19. AdvaMed and PhRMA Ethics Codes for Sales Professionals
AdvaMed, the Advanced Medical Technology Association—the main representative body for the manufacturers of medical and diagnostic devices—has adopted a comprehensive code of ethics to cover the promotion and marketing of their devices. PhRMA, the Pharmaceutical Researchers and Manufacturers of America—the main representative for the nation’s pharmaceutical and biotechnology companies—has adopted a very similar set of guidelines. These guideline were developed because the ethical and legal behavior of representatives of pharmaceutical and medical device manufacturers has become an issue of concern over the past decade, in part because of the vast growth of the marketing and promotion of these items. Seven states and the District of Columbia have enacted laws that address this issue, with a variety of regulations on codes of conduct, compliance requirements, disclosure requirements on any form of gift or remuneration, and whether the disclosure is public The AdvaMed and PhRMA guidelines have informed most of the state laws. And it is primarily these guidelines that will be discussed in this program.

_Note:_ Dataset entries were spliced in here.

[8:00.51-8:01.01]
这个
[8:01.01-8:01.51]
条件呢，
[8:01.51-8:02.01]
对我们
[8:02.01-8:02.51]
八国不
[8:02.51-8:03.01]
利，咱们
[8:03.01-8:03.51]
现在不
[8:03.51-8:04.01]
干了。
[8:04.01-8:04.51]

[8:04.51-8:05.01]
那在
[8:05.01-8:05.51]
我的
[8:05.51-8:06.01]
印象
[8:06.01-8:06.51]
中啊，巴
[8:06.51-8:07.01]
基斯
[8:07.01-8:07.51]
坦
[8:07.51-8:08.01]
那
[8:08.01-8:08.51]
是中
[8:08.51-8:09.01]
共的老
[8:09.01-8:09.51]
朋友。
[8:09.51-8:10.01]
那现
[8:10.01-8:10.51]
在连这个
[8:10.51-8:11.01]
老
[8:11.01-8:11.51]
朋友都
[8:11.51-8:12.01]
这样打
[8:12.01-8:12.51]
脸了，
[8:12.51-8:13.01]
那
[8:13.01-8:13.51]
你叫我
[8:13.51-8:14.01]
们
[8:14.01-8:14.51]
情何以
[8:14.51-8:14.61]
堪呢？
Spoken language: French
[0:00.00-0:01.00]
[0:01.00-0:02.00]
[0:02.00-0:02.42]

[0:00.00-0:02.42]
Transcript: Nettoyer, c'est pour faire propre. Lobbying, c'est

20. ISO 1348:2016 Requirements for Medical Devices
Medical devices can be as simple as a basic needle, as complex as a state-of-the-art implant, or as critical as a piece of life-support equipment. Because many medical devices are invasive (some even remain inside the body, such as a pacemaker or a prosthetic knee joint), one of the medical device industry’s top priorities is ensuring the highest degree of safety for every device in use. Regulatory requirements have become more and more rigorous at all stages of a medical device’s development and life cycle. As a result, those in the industry need to establish and show quality management processes, and consistently meet best practice standards. To accomplish these goals, the medical device industry relies on rigorous standards that are established by the International Standards Organization (ISO). It is important for all those in the medical device industry-including medical device sales representatives-to understand the purpose and the relevance of this latest version of ISO 13485.